Well Mr. Froelich, here’s a "perspective" for you. Since we weren’t able to stop the terrorists who attacked us on 9/11/2001- even though we might have been able to do just that if Mr. Bush and his advisors had heeded the warnings they were given when they took over the White House - there was no way to prevent the death of close to double the number of Americans killed in Iraq. In World War ll, we were attacked by Japan and had war declared upon us by Germany. The deaths that we incurred in the battles of Iowa Jima and the Ardennes, were in a war not of our instigation. We were attacked and we responded.
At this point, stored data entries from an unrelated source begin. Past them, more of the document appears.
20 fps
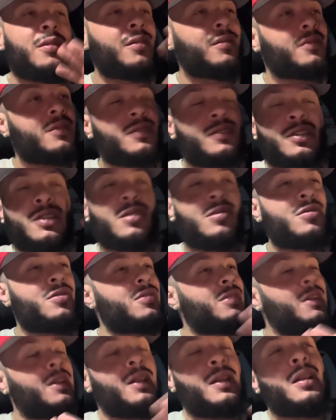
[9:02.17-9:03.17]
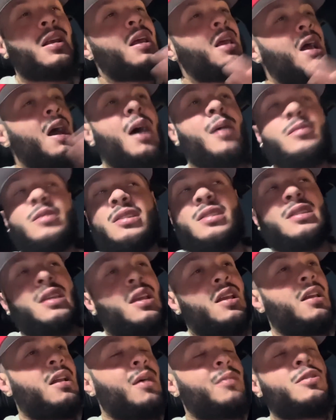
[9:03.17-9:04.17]
of the children, and I'm just
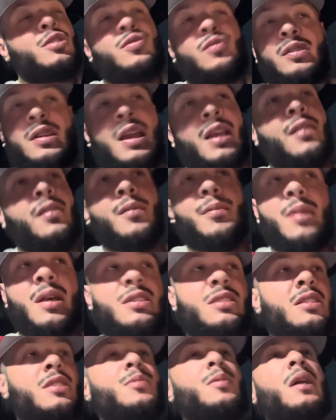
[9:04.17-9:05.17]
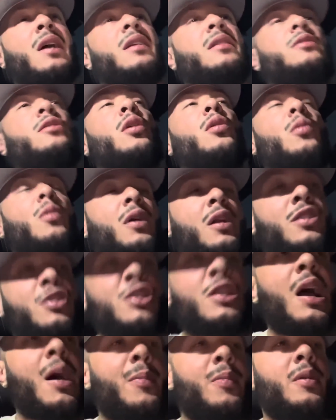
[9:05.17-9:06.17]
relaying the message, but I don't want to
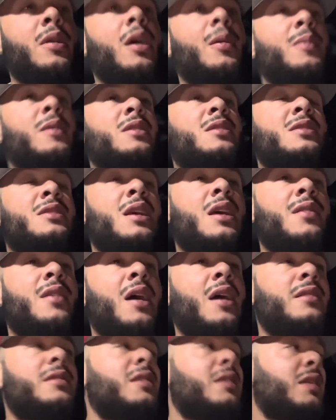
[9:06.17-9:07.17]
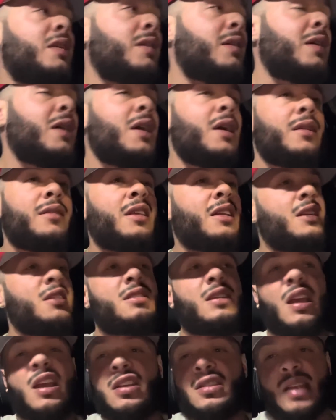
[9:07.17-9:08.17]
chop it up and say that, did he
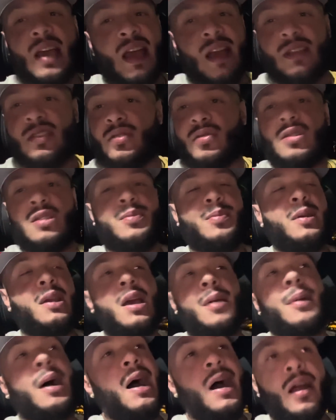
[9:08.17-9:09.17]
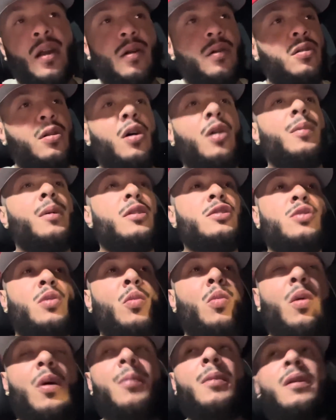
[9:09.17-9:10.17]
say his ex or his BM? I don't know, but it was a
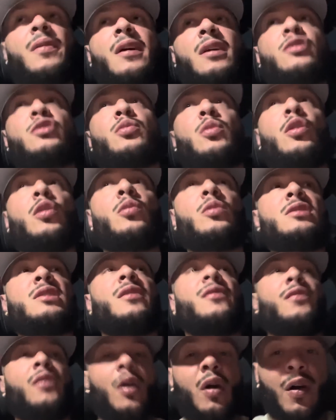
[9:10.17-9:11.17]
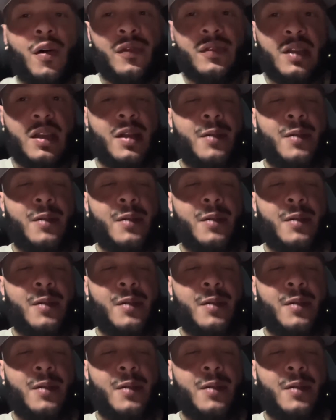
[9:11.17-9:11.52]
woman that Twork was involved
But Iraq did not attack us. Iraq had nothing to do with the attack of 9/11 to which we responded slowly but at least appropriately in Afghanistan. Iraq had no weapons of mass destruction with which it was preparing to attack the United States, the United Kingdom or any other country. They weren’t ever 45 minutes away from a launch of anything against anybody. While the desire for regime change in Iraq was the stated policy of this country during the Clinton Presidency, achieving it by military intervention was not. President Bush, who is as deeply concerned over the "killing" of millions of "the unborn" as you are, had a different idea. It was an idea that he had from the moment he took office - probably even before - and the outrage of 9/11 provided him with an excuse to turn his idea into action. Encouraged and emboldened by advisors who have become loosely identified as "neocons," he sent our military forces to attack a nation that had not attacked us, killing countless thousands of Iraqis in the process, creating a battleground for terrorists that had never before existed and sacrificing the lives of over 1700 American men and women, injuring thousands more and with more being added to that death and injury casualty list every day

Here’s your perspective Mr. Froelich. There was no need for any of those young people to die or to be blinded or paralyzed or to lose limbs. The evidence is overwhelming and is still growing that Mr. Bush had made up his mind to attack and overthrow Saddam Hussein long before he sought Congressional approval to do so and that the justifications he proffered for launching the attack were without substance. That he continues to proffer them as our young continue to fall on the battlefield of his creation is beyond forgiving.

And I feel the same way about whoever at the Chicago Tribune gave the green light to publishing this piece of nonsensical non-reasoning. It’s a good paper, but when it comes to Mr. Bush and the Iraq adventure, its editors have their collective heads buried in the sand of Lake Michigan’s beaches.